* _Dataset_:
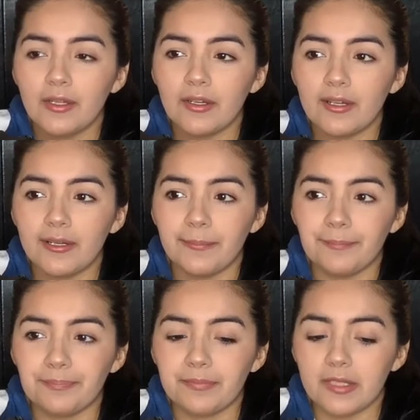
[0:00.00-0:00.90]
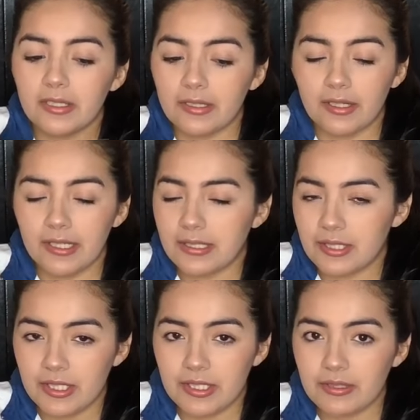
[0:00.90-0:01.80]
You can go ahead and
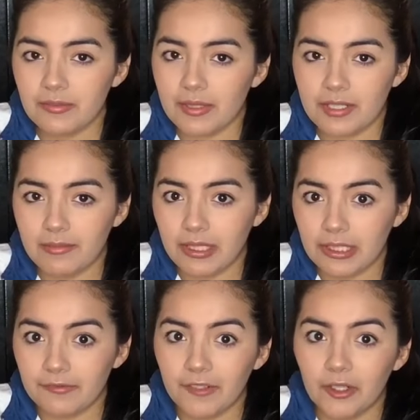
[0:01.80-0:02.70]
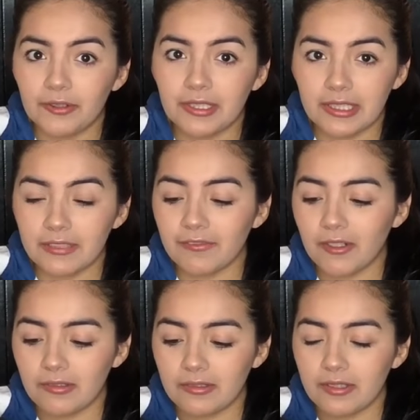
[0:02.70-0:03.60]
just switch them on your phone, and your phone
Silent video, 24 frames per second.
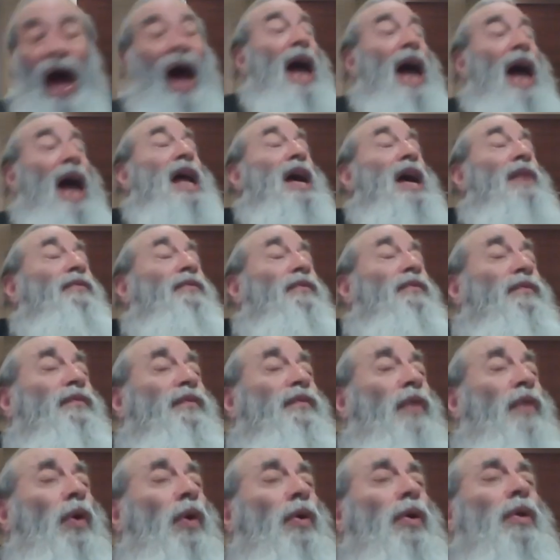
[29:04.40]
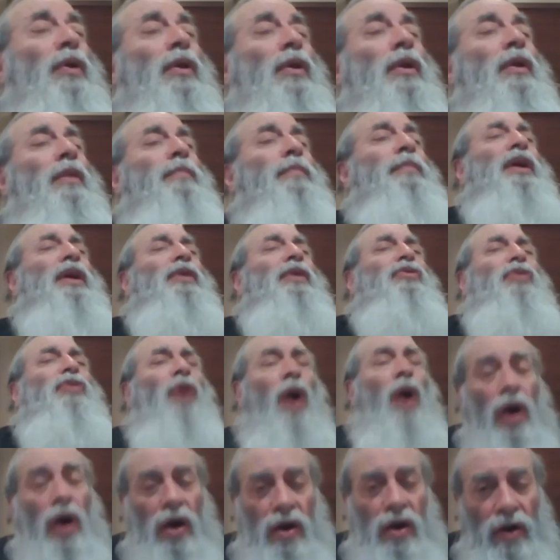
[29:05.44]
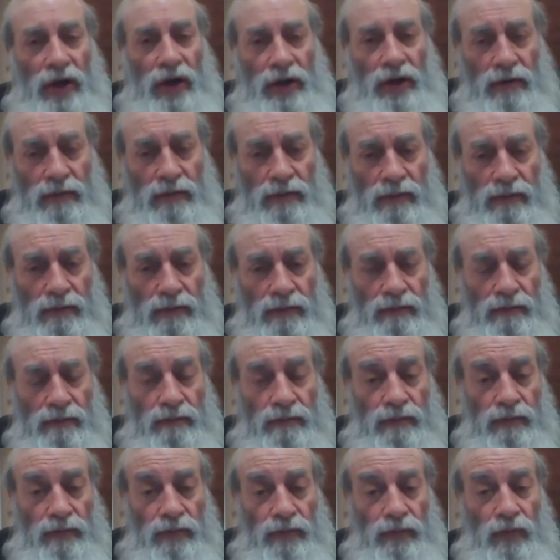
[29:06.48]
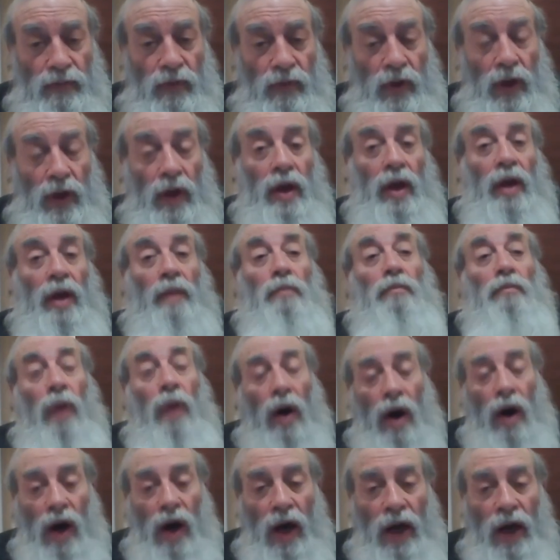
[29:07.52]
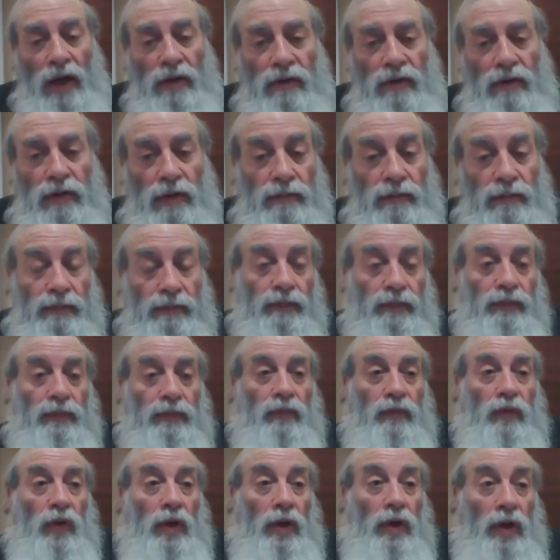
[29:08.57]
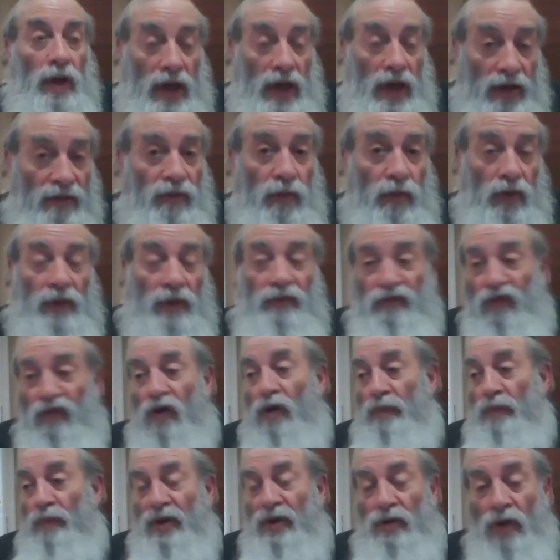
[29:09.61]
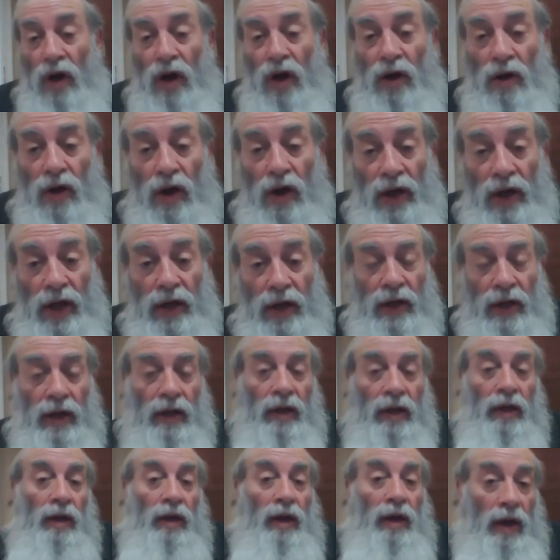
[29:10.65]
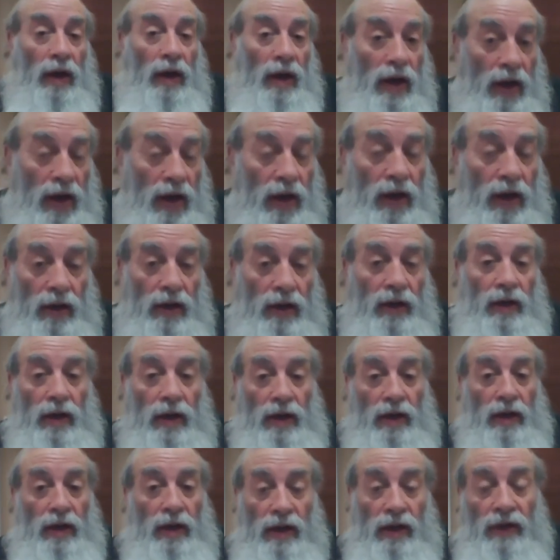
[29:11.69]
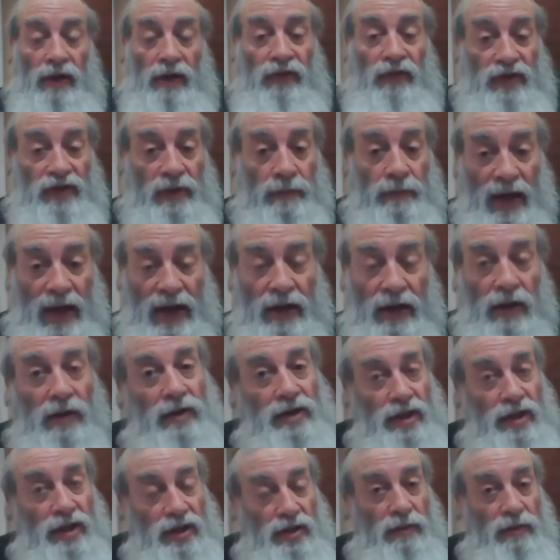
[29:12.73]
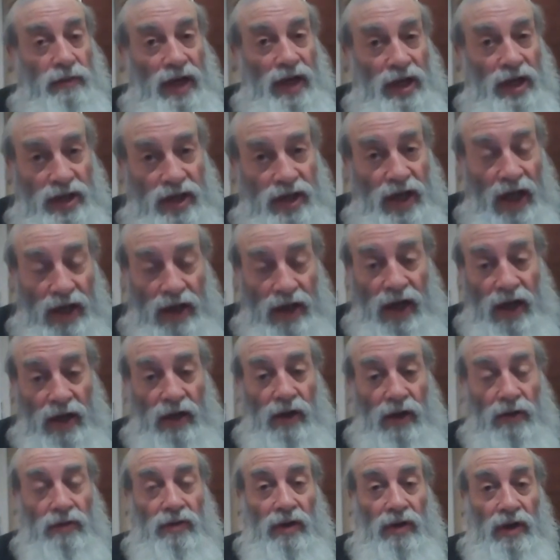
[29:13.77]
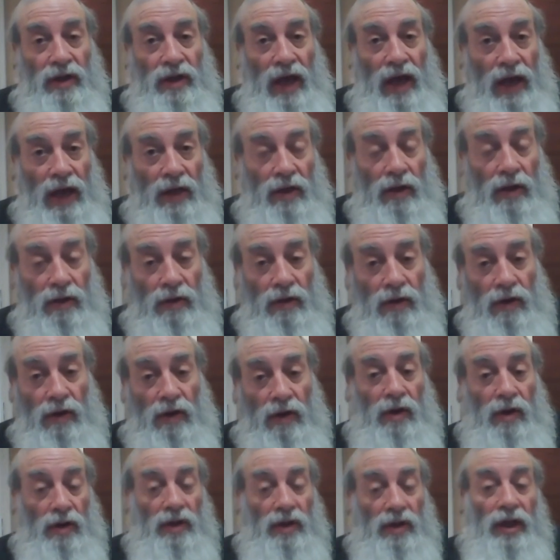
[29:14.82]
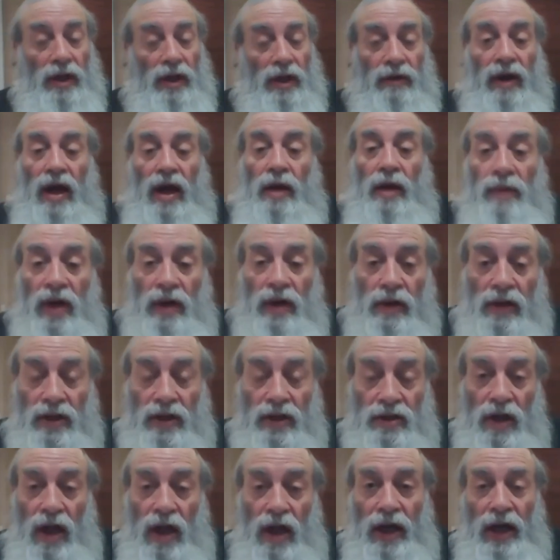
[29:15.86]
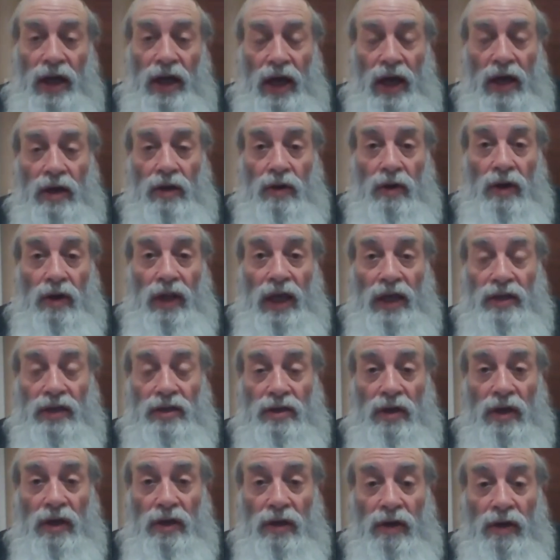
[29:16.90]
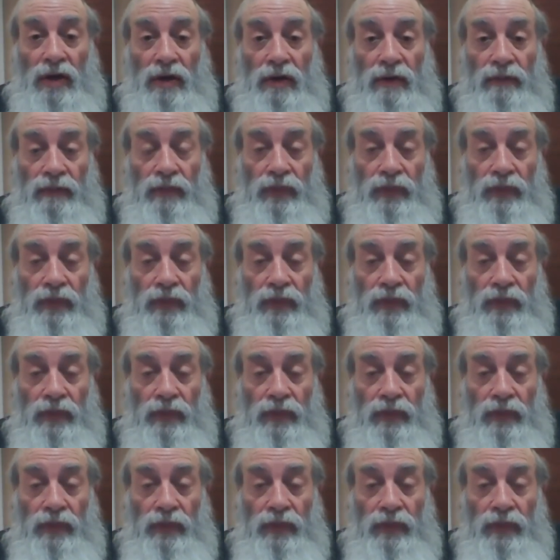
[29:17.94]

I have full bitochen. But even with full bitochen, if it's a medical situation, I got to go to the doctor. Or Chalila Rahman al-Islan, I got to call Hatzalah.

* _Action item_:
Go through the lines above and write each one out verbatim, skipping the pictures.

* _Exercise answer_:
[0:00.00-0:00.90]
[0:00.90-0:01.80]
You can go ahead and
[0:01.80-0:02.70]
[0:02.70-0:03.60]
just switch them on your phone, and your phone
Silent video, 24 frames per second.
[29:04.40]
[29:05.44]
[29:06.48]
[29:07.52]
[29:08.57]
[29:09.61]
[29:10.65]
[29:11.69]
[29:12.73]
[29:13.77]
[29:14.82]
[29:15.86]
[29:16.90]
[29:17.94]

I have full bitochen. But even with full bitochen, if it's a medical situation, I got to go to the doctor. Or Chalila Rahman al-Islan, I got to call Hatzalah.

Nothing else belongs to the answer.